News

Robert Grossman Joins NASA ITIC

January 2010

Robert Grossman, Open Data Managing Partner, has been invited to join the Information Technology Infrastructure Committee of the NASA Advisory Council.  In this role, he will be contributing to the Committee’s mission to support all NASA information technology infrastructure-related programs, projects, activities and facilities, including high performance computing.

Analytics on Demand

November 2009

Open Data has created Amazon EC2 AMI’s to deliver analytics services over the cloud.  Available as a 32 or 64 bit image, each includes:

  • Augustus v0.4.0
  • R with XTS
  • Python 2.6 (with NumPy)
  • Octave 3.2
  • MySQL 5.0

AMI ID, additional deployment information and  support can be found at our Google Code project, http://augustus.googlecode.com

Comprehensive Change Detection Suite

October 2009

Open Data Group has launched a changed detection project on Google Code, http://code.google.com/p/change-detection/.

This is an introduction and demonstration of using open source software and the Data Mining Group’s Predictive Model Markup Language (PMML) standard to perform data analytics.  Specifically, we show how using multiple Baseline models over segments can be used to detect of anomalous behavior.

Case studies, sample data sets, and access to open source analytic suite of software are available.

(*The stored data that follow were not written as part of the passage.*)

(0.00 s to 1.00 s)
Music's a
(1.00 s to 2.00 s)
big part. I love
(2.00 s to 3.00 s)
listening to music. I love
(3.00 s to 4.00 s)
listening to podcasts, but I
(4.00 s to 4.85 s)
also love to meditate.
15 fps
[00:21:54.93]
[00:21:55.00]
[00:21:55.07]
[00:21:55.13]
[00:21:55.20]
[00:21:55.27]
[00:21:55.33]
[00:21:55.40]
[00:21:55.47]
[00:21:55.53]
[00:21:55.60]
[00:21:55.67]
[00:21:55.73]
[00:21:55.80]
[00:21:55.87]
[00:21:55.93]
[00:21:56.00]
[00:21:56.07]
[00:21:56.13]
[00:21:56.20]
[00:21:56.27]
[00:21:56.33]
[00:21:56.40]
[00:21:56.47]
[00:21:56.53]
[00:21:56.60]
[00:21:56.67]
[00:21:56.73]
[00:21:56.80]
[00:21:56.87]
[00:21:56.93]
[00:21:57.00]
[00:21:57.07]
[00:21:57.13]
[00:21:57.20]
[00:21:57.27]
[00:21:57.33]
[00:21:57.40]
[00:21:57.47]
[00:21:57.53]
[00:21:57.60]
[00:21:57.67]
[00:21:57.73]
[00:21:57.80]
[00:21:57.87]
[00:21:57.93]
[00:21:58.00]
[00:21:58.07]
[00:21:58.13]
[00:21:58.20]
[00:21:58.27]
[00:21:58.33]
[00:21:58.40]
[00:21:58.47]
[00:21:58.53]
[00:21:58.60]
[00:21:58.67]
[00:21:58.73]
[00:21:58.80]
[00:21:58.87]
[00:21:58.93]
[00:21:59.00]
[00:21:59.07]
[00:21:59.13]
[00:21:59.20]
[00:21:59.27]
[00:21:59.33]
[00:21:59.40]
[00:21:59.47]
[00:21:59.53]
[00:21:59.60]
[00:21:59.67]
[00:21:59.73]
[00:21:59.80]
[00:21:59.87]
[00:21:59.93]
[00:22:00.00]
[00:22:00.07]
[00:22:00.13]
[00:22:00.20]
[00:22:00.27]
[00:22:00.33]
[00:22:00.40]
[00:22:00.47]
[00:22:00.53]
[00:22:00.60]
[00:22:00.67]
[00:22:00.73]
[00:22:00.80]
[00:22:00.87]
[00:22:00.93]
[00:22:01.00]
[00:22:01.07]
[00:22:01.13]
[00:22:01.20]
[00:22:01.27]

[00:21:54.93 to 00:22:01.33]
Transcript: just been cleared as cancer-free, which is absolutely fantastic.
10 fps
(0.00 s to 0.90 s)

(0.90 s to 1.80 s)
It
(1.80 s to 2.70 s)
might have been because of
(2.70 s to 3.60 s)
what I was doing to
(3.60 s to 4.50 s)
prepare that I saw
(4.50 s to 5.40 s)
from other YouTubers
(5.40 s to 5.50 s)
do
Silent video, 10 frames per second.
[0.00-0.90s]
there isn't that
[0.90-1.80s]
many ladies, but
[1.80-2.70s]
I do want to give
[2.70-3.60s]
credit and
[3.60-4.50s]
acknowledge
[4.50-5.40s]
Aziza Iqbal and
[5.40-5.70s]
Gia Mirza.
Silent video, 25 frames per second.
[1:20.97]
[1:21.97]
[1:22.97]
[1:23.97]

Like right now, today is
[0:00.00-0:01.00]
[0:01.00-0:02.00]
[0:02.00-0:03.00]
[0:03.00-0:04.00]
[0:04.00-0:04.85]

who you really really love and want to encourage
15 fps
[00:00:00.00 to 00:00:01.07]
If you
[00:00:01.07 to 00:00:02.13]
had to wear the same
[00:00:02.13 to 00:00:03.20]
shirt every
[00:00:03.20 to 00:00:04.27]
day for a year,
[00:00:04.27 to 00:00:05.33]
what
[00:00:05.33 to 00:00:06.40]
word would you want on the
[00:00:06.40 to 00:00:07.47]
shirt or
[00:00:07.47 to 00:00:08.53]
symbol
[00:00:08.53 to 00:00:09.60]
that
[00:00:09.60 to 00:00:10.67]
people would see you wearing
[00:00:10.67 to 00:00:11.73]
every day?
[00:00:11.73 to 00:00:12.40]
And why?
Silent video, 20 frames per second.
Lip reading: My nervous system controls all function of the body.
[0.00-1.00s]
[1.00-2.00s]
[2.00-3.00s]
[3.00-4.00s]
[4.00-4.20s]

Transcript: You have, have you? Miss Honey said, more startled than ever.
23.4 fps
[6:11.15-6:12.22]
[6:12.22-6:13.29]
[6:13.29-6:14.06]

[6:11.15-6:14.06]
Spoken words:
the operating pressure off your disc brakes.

Announcing PMML 4.0 compliant Augustus

September 2009

Augustus, an open source analytic scoring engine that works with segmented models is  compliant with the PMML 4 standard recently adopted.  Augustus is designed for use with statistical and data mining models. The new release provides Baseline, Tree and Naive-Bayes producers and consumers.  The new release, training, documentation and support can be found at our Google Code project, http://code.google.com/p/augustus/

Augustus is typically used to construct models and score data with models. Augustus includes a dedicated application for creating, or producing, predictive models rendered as PMML-compliant files. Scoring is accomplished by consuming PMML-compliant files describing an appropriate model. The typical model development and use cycle with Augustus is as follows:

  1. Identify suitable data with which to construct a new model.
  2. Provide a model schema which proscribes the requirements for the model.
  3. Run the Augustus producer to obtain a new model.
  4. Run the Augustus consumer on new data to effect scoring.

Malstone v0.8.2 released

This stylized analytic computation, a benchmark for clouds designed for data intensive computing, is available at the Google Code project of the Open Cloud Consortium.   MalStone is designed to use records generated by MalGen, also accessible at the same source.